9. Hukuk Dairesi 2024/11153 E. , 2024/13287 K.
"İçtihat Metni"MAHKEMESİ : İstanbul Bölge Adliye Mahkemesi 25. Hukuk Dairesi
KARAR : İstinaf başvurusunun esastan reddi
İLK DERECE MAHKEMESİ : İstanbul 4. İş Mahkemesi
Taraflar arasındaki sendika aidat alacağı davasından dolayı yapılan yargılama sonunda İlk Derece Mahkemesince davanın kabulüne karar verilmiştir.
Kararın davalı vekili tarafından istinaf edilmesi üzerine, Bölge Adliye Mahkemesince başvurunun esastan reddine karar verilmiştir.

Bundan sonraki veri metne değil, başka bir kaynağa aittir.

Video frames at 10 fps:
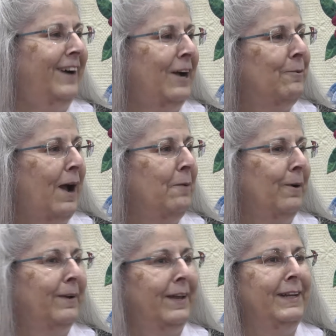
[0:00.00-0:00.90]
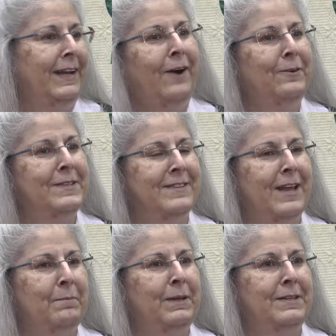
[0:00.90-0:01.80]
I work anyhow. It's
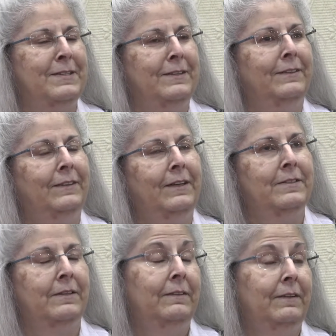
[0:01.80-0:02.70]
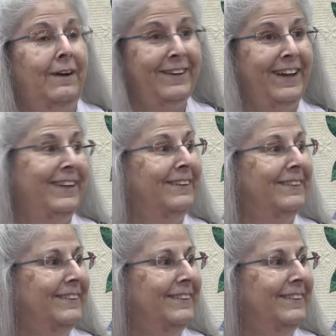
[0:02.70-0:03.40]
not a big deal. And I said, okay.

Bölge Adliye Mahkemesi kararı davalı vekili tarafından temyiz edilmekle; kesinlik, süre, temyiz şartı ve diğer usul eksiklikleri yönünden yapılan ön inceleme sonucunda, temyiz dilekçesinin kabulüne karar verildikten ve Tetkik Hâkimi tarafından hazırlanan rapor dinlendikten sonra dosyadaki belgeler incelenip gereği düşünüldü:
I. DAVA
Davacı vekili dava dilekçesinde; üyesi olan davalı tarafından 2020 yılı için belirlenen aidat tutarının ödenmediğini belirterek ve dilekçesinde yazılı diğer sebeplerle 630.000,00 TL aidat alacağının tahsiline karar verilmesini talep etmiştir.
II. CEVAP
Davalı vekili cevap dilekçesinde; dava dilekçesinde talep edilen alacakların yasal dayanağının bulunmadığını, 2709 sayılı Türkiye Cumhuriyeti Anayasası’nda (Anayasa) sendikal özgürlüğün sınırları olarak Cumhuriyet'in temel nitelikleri ve demokrasi esasları belirtildiğini ve Anayasa'da hiç kimsenin sendika üyesi olarak kalmaya zorlanamayacağının açıkça belirtildiğini, mevzuatta işveren sendikasına aidat ödeme yükümlülüğünün şekli ile ilgili açık bir düzenleme olmadığını, aidatın yıllık veya aylık mı ödeneceğinin 6356 sayılı Sendikalar ve Toplu İş Sözleşmesi Kanunu’nda (6356 sayılı Kanun) veya ilgili yönetmeliklerde düzenlenmediğini, aidat alacağına ilişkin talep ve sendika ile üye arasındaki ilişkinin bir borç ilişkisi olduğunu, mahiyeti itibarıyla özel hukuka tâbi bir ilişki olduğunu, sendika üyelik aidatının yıllık ve peşin alınması Tüzük'te düzenlense dahi söz konusu hükmün kamu düzenine aykırı olduğunu, zamanaşımı def'inde bulunduklarını, kabul anlamına gelmemekle beraber, aidat talebinin dönemsel niteliği de dikkate alınarak kıstelyevm hesabı yapılması gerektiğini belirterek ve dilekçesinde yazılı diğer sebeplerle davanın reddini istemiştir.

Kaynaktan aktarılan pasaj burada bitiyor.